_What needs to be done_
In the data that follows, determine how many lines contain the word "video", and give only that number.

= Beginning of Section =

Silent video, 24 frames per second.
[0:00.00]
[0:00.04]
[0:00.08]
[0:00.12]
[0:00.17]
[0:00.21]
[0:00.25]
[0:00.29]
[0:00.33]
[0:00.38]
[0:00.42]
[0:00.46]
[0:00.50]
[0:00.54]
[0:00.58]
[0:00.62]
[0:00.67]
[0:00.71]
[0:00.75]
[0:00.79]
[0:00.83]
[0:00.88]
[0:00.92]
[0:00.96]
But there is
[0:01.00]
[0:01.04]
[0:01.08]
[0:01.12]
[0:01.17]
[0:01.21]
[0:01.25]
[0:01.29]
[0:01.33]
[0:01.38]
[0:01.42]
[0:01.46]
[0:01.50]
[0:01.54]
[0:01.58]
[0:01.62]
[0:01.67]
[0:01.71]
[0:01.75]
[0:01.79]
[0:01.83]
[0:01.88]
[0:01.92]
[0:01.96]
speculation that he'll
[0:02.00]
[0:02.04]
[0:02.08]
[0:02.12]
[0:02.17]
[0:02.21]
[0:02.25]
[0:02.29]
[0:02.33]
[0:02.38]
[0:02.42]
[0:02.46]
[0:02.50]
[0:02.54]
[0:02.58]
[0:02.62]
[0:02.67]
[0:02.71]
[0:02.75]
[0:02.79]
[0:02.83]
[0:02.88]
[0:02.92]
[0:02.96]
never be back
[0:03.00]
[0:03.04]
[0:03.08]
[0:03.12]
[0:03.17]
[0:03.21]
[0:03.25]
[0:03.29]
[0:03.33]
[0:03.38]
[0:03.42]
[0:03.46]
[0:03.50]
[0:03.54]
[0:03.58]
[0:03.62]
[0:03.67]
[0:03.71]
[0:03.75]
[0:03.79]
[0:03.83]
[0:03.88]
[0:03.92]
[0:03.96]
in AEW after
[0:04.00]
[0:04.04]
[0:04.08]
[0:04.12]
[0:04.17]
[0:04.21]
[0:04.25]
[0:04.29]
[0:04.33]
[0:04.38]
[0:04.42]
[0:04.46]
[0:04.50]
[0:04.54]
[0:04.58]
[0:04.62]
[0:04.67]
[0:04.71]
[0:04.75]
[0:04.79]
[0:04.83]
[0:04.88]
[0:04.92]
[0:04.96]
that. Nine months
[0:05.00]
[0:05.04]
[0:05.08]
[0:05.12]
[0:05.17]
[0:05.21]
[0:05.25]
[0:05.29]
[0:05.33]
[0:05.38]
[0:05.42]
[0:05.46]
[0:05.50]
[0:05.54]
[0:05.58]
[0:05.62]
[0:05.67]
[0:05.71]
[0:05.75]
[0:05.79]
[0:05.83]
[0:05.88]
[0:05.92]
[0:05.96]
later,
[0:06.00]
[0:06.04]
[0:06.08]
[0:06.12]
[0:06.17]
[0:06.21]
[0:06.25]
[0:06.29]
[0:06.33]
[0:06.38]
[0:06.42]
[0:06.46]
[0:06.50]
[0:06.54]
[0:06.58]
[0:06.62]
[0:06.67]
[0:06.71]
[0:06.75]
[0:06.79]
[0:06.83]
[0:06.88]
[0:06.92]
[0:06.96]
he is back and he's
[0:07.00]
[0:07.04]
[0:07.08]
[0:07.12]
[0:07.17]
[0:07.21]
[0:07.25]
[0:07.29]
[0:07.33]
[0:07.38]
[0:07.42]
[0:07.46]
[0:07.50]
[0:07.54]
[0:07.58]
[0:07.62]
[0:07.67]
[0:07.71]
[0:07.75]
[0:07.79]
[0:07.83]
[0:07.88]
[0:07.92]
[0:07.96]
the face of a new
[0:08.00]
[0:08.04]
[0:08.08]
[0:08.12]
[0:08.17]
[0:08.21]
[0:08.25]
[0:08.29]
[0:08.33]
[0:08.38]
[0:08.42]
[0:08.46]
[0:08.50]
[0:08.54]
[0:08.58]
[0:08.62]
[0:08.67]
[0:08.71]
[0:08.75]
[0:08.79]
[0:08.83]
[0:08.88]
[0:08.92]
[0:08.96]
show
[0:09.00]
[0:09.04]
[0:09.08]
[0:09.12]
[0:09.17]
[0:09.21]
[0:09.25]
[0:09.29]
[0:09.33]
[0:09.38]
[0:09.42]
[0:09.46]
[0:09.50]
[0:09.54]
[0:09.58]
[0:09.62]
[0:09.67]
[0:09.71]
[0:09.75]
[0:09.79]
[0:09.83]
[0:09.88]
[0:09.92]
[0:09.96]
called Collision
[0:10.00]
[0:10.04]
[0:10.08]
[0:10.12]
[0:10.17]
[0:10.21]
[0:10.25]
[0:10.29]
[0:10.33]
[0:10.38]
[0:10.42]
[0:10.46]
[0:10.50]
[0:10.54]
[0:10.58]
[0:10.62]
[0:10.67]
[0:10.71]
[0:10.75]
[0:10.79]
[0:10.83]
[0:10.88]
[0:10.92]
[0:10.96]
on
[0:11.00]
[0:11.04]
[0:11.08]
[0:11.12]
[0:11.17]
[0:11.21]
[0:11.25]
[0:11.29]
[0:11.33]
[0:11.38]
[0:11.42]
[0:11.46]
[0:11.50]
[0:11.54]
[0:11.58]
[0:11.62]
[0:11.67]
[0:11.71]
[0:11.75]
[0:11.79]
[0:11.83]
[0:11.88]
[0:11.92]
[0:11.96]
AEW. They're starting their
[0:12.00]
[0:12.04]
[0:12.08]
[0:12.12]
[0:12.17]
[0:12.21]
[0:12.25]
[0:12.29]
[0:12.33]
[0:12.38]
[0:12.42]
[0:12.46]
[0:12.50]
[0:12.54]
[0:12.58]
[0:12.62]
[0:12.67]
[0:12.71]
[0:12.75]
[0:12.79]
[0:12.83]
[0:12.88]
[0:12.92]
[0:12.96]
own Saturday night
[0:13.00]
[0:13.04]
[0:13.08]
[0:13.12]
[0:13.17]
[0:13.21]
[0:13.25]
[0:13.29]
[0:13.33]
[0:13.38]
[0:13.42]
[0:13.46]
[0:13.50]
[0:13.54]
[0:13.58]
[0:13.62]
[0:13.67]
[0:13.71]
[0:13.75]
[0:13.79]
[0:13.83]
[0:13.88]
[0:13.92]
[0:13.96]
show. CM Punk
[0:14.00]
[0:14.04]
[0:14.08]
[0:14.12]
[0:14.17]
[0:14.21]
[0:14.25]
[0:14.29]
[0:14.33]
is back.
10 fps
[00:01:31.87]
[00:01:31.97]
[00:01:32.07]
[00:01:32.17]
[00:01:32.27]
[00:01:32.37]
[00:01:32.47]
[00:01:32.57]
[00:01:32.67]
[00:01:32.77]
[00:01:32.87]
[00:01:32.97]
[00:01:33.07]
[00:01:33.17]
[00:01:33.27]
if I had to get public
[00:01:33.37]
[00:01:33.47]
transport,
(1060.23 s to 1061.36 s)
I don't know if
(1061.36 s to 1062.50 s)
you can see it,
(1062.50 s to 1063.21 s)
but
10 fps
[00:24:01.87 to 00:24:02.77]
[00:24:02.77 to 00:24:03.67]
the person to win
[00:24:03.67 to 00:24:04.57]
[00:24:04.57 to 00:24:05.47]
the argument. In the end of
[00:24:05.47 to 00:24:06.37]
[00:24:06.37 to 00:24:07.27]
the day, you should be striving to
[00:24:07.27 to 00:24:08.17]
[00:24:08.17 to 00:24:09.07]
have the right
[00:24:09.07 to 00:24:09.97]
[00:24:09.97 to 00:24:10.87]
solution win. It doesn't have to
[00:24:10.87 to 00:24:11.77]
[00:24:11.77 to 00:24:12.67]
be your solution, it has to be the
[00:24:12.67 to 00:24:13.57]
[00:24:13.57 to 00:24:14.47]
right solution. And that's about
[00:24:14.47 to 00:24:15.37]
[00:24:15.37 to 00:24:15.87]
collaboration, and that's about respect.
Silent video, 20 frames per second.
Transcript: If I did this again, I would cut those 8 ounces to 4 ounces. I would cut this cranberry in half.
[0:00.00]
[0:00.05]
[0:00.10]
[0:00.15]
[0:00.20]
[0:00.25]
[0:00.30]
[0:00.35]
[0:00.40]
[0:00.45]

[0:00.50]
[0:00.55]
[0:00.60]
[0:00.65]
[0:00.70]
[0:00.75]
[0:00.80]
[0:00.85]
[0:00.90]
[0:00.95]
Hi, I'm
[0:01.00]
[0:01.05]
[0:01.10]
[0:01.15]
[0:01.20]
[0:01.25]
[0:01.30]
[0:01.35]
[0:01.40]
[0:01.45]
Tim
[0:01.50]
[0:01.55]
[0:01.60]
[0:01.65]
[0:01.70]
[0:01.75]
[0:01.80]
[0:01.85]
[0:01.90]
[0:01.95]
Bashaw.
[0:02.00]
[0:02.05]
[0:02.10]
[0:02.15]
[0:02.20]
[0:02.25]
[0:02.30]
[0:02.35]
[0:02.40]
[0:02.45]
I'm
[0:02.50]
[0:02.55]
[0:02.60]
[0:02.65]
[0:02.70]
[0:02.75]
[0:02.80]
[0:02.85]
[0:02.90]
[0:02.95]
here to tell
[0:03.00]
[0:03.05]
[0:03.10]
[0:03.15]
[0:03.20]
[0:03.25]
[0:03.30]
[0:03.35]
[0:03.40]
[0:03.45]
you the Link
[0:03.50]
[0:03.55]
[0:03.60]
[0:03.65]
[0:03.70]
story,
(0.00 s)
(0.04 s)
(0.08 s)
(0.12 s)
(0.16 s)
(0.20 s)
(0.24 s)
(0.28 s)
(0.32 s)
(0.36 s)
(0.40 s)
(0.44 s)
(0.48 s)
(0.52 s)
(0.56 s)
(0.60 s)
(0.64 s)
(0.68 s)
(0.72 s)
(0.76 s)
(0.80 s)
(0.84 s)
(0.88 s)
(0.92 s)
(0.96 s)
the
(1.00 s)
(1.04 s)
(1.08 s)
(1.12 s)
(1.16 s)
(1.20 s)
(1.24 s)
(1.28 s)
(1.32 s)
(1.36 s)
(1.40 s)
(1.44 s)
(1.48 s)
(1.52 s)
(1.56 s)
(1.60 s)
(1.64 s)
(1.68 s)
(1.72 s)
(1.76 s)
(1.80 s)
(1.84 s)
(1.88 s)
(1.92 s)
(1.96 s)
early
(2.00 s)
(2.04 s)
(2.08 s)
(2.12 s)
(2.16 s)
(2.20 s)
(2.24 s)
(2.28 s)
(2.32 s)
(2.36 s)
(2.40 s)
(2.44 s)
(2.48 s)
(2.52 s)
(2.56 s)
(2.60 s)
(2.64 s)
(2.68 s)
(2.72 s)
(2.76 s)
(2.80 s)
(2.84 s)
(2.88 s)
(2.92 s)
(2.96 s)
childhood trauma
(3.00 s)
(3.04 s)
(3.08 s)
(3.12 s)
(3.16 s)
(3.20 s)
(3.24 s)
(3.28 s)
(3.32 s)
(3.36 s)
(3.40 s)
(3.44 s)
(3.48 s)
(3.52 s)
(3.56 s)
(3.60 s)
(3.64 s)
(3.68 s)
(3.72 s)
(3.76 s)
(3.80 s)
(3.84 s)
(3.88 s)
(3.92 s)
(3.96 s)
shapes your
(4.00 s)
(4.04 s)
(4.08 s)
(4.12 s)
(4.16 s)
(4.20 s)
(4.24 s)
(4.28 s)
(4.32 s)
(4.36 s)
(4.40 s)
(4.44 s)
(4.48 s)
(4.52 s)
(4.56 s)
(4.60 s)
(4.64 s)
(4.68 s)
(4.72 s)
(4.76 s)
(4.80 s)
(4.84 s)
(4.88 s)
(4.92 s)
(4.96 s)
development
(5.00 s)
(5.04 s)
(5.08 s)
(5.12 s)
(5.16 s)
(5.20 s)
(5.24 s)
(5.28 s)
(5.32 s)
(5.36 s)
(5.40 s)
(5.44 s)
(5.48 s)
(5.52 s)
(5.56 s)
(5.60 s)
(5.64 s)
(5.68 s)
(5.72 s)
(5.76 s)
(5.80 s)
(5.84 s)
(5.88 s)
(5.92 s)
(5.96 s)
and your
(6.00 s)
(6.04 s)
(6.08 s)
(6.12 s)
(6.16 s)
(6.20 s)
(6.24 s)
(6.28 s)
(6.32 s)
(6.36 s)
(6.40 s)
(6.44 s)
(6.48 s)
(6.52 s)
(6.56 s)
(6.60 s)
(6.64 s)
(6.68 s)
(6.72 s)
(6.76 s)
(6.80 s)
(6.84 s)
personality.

= End of Section =

_Answer for this exercise_
2